* Saved entries *
============

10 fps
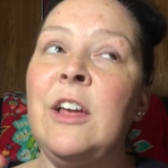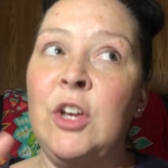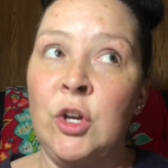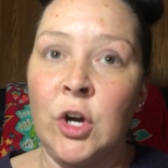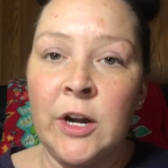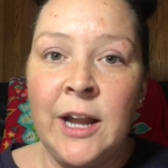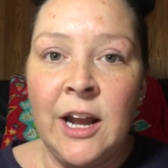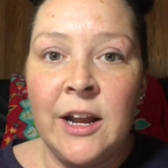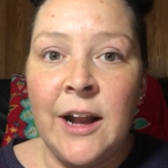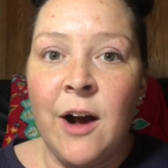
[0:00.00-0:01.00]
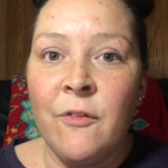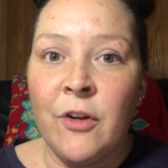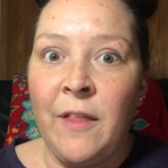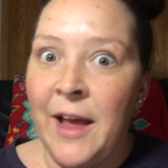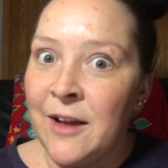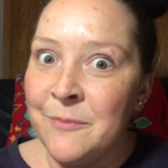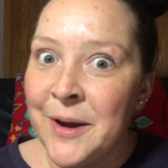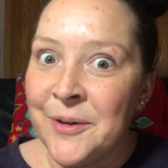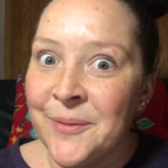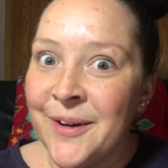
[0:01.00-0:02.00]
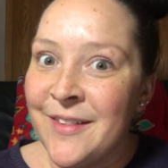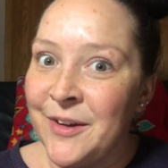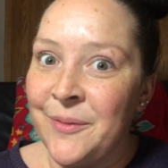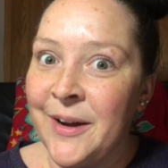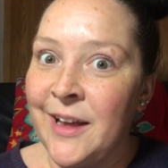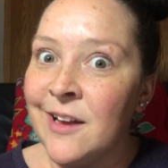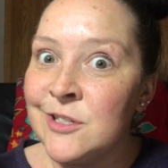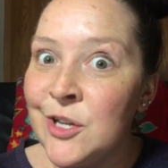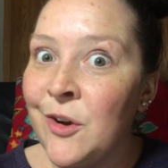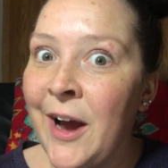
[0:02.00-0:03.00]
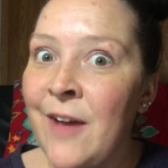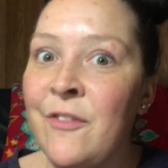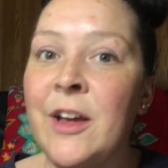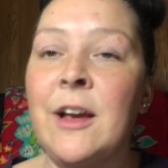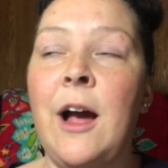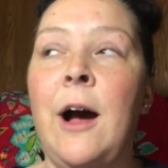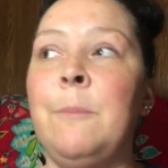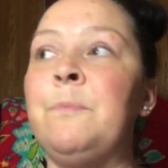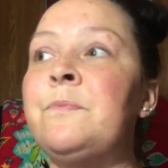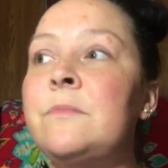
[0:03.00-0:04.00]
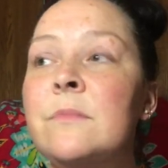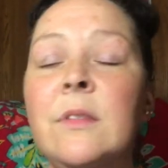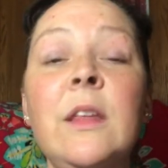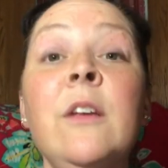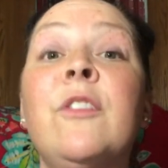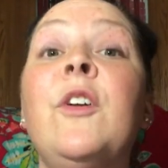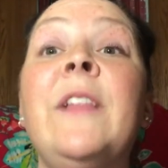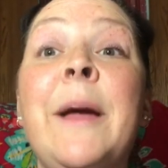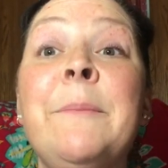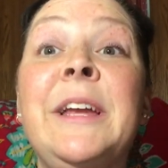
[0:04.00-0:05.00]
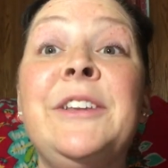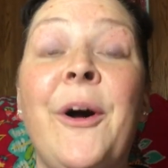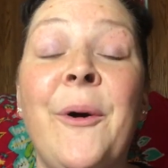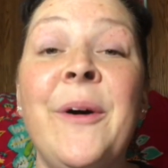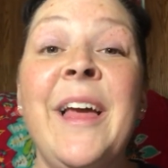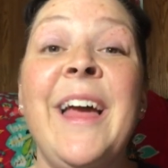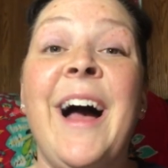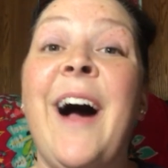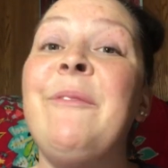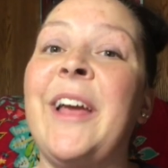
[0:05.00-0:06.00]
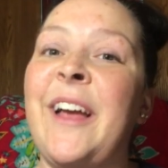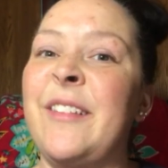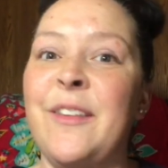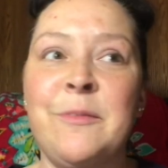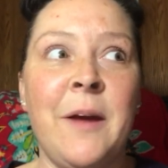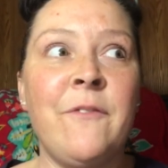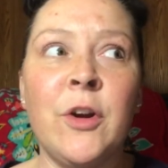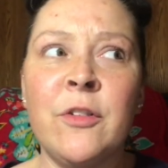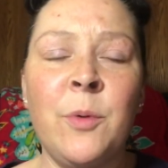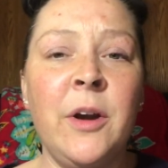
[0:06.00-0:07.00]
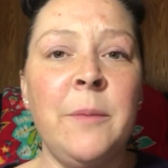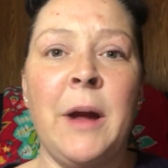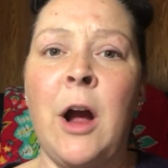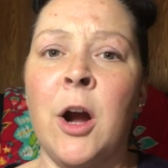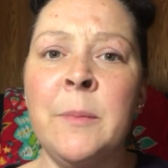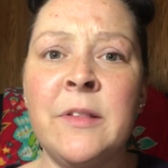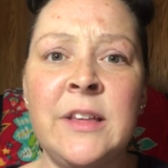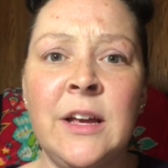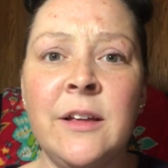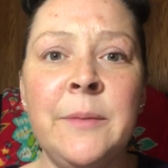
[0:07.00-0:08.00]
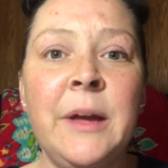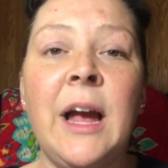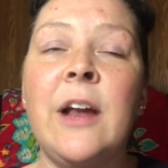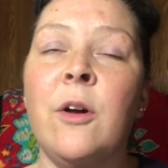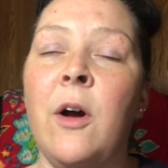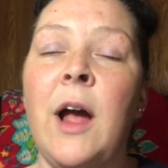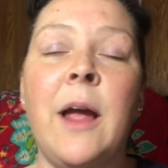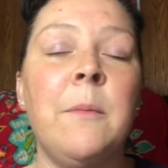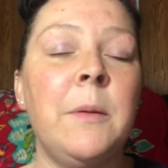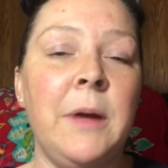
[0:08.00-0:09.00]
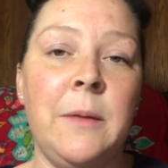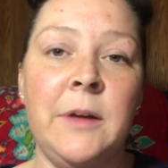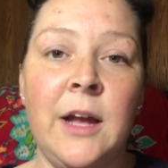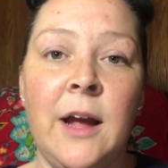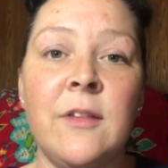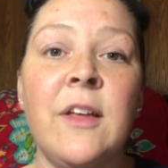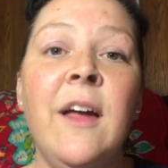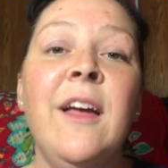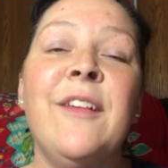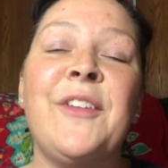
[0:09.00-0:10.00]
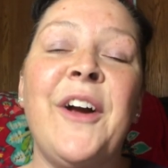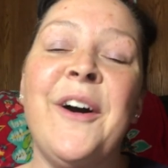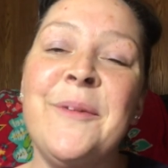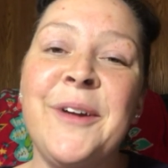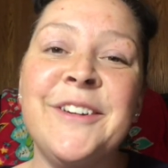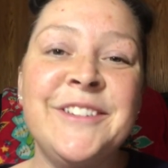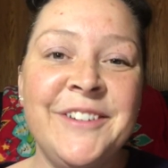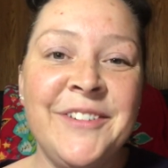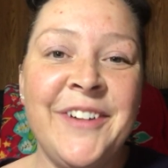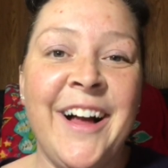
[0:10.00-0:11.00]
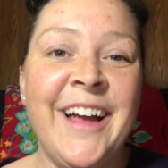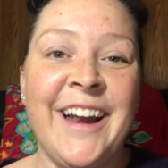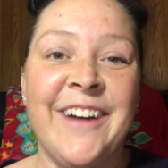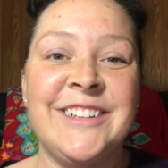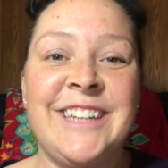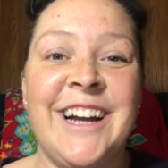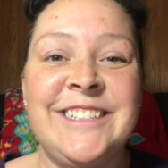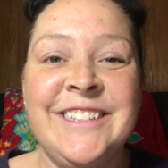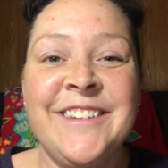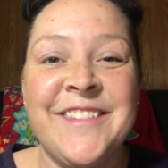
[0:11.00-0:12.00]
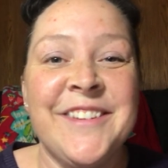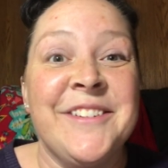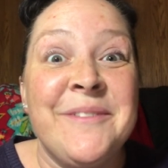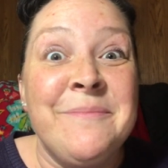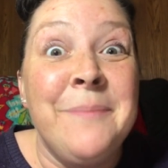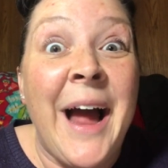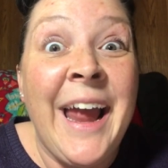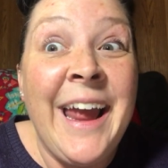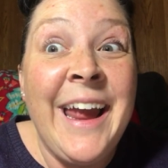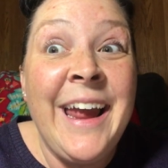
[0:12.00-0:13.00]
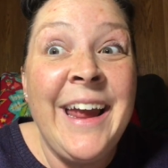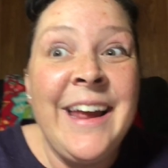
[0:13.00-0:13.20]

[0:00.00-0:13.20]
urinate it out, for lack of better words. I don't want to get too graphic. So let me know. Like I said, it's my first one and my arm is killing me. I know, I am a baby, guys. So I hope you're doing well and I will talk to you soon. Bye.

============

* Exercise brief *
Print from the line containing "[0:09.00-0:10.00]" through the line containing "[0:13.00-0:13.20]" in the data above, exactly as the lines stand, and omit every picture.

* Your response *
[0:09.00-0:10.00]
[0:10.00-0:11.00]
[0:11.00-0:12.00]
[0:12.00-0:13.00]
[0:13.00-0:13.20]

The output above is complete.